§ Task details
In the listing below, repeat exactly every line from the first through the line containing "[0.00-1.00s]", with nothing else.

§ Dataset records
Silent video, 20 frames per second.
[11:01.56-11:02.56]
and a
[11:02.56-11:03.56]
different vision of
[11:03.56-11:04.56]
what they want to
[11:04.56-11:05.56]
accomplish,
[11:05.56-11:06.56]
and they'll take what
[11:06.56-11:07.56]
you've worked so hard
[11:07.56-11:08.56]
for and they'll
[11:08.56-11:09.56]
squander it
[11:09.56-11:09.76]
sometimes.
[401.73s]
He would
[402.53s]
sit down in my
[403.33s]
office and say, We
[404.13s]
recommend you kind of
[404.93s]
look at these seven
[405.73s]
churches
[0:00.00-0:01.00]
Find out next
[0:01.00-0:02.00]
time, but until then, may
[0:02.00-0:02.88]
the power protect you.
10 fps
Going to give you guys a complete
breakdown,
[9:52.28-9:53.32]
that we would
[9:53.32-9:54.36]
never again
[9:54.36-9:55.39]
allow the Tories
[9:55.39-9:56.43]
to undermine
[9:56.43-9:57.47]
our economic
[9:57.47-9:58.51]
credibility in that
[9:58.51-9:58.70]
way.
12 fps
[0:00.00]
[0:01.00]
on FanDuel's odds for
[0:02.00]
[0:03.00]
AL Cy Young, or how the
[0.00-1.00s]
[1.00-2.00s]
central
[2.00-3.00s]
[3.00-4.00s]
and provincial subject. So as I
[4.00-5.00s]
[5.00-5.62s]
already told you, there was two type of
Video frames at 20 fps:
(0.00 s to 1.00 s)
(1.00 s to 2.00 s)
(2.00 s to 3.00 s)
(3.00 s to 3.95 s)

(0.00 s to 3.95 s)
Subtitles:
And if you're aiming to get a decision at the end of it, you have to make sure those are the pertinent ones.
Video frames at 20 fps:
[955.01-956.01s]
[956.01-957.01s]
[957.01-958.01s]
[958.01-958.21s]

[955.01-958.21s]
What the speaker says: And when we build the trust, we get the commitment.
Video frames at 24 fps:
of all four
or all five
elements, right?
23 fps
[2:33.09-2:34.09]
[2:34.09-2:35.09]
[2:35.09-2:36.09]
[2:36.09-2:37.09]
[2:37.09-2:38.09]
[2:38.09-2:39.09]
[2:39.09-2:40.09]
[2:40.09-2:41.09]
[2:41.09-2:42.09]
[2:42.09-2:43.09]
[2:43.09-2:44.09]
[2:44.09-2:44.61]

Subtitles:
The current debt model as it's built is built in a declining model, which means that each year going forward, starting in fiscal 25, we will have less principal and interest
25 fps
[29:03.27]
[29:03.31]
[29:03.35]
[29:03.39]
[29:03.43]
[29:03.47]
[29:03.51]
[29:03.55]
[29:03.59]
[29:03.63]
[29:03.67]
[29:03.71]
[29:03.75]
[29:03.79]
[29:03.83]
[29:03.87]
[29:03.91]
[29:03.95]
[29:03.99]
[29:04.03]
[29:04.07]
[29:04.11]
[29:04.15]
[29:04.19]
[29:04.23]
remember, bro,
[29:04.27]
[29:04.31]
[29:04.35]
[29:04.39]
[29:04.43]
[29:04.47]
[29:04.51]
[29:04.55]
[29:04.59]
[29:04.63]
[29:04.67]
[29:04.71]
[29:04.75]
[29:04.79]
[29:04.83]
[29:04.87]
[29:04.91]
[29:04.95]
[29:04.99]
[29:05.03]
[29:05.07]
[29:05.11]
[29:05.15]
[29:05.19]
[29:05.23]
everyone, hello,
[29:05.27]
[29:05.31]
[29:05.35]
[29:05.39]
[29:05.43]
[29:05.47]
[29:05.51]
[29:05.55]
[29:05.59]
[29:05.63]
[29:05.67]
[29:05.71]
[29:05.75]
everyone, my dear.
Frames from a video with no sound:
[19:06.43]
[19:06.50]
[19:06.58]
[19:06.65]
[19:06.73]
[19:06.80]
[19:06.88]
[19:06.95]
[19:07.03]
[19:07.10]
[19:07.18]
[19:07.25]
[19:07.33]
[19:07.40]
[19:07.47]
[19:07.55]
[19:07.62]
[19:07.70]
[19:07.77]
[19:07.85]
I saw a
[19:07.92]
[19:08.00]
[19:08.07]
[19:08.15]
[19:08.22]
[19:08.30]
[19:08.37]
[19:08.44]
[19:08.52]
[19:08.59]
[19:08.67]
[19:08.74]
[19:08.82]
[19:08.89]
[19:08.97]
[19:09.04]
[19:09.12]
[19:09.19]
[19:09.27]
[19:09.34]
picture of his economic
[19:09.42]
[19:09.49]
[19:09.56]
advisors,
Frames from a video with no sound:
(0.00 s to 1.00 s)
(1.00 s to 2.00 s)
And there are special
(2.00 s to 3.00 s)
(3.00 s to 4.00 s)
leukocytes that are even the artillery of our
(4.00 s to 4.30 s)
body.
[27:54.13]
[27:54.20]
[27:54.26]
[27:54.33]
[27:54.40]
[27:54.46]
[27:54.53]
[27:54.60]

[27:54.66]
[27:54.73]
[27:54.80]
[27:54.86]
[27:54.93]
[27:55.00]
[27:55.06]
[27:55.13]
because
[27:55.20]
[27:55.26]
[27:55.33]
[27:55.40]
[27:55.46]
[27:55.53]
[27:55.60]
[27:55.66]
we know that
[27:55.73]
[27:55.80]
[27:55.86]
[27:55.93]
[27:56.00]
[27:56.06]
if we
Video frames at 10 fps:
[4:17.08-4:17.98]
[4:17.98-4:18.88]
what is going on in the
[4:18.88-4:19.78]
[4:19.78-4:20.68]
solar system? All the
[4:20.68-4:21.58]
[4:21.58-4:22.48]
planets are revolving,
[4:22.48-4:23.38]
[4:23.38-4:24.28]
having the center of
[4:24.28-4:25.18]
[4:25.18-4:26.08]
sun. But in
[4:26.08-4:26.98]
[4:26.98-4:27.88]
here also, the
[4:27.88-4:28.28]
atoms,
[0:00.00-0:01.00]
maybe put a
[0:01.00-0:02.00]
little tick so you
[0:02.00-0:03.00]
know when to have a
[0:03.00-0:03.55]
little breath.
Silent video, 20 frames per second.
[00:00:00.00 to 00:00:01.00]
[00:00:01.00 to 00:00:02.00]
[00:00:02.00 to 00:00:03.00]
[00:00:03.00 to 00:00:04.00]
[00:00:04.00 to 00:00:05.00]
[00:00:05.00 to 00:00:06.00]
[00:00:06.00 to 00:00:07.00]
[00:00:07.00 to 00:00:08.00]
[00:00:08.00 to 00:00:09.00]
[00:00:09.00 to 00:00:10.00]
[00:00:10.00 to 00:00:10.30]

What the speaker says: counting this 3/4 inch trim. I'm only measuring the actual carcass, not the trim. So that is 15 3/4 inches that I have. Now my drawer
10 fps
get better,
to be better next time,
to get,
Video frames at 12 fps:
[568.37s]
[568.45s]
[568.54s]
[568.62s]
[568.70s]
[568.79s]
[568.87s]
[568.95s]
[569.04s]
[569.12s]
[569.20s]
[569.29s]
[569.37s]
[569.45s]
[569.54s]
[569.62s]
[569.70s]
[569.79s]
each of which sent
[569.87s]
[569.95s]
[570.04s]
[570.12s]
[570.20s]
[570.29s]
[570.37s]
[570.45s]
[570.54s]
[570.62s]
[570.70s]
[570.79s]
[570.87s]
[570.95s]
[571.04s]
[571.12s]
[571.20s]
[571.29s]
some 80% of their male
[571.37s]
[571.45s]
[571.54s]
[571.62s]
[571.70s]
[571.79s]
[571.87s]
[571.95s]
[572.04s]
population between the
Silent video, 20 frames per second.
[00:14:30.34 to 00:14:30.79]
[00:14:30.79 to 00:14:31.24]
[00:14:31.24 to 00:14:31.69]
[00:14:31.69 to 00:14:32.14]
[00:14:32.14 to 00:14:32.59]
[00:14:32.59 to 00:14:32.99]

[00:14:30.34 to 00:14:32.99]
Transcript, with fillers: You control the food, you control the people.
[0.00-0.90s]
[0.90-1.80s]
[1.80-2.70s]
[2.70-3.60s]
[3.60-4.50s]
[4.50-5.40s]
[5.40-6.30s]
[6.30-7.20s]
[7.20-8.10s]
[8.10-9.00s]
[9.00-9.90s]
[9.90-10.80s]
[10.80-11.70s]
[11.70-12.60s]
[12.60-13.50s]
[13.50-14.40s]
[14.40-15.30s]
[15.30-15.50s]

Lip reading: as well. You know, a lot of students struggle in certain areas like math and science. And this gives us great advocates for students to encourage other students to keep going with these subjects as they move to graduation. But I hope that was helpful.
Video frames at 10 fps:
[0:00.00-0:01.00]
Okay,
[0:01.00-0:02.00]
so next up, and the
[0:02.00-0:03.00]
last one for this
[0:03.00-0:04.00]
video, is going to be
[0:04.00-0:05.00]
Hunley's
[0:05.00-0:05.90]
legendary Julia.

§ Task output
Silent video, 20 frames per second.
[11:01.56-11:02.56]
and a
[11:02.56-11:03.56]
different vision of
[11:03.56-11:04.56]
what they want to
[11:04.56-11:05.56]
accomplish,
[11:05.56-11:06.56]
and they'll take what
[11:06.56-11:07.56]
you've worked so hard
[11:07.56-11:08.56]
for and they'll
[11:08.56-11:09.56]
squander it
[11:09.56-11:09.76]
sometimes.
[401.73s]
He would
[402.53s]
sit down in my
[403.33s]
office and say, We
[404.13s]
recommend you kind of
[404.93s]
look at these seven
[405.73s]
churches
[0:00.00-0:01.00]
Find out next
[0:01.00-0:02.00]
time, but until then, may
[0:02.00-0:02.88]
the power protect you.
10 fps
Going to give you guys a complete
breakdown,
[9:52.28-9:53.32]
that we would
[9:53.32-9:54.36]
never again
[9:54.36-9:55.39]
allow the Tories
[9:55.39-9:56.43]
to undermine
[9:56.43-9:57.47]
our economic
[9:57.47-9:58.51]
credibility in that
[9:58.51-9:58.70]
way.
12 fps
[0:00.00]
[0:01.00]
on FanDuel's odds for
[0:02.00]
[0:03.00]
AL Cy Young, or how the
[0.00-1.00s]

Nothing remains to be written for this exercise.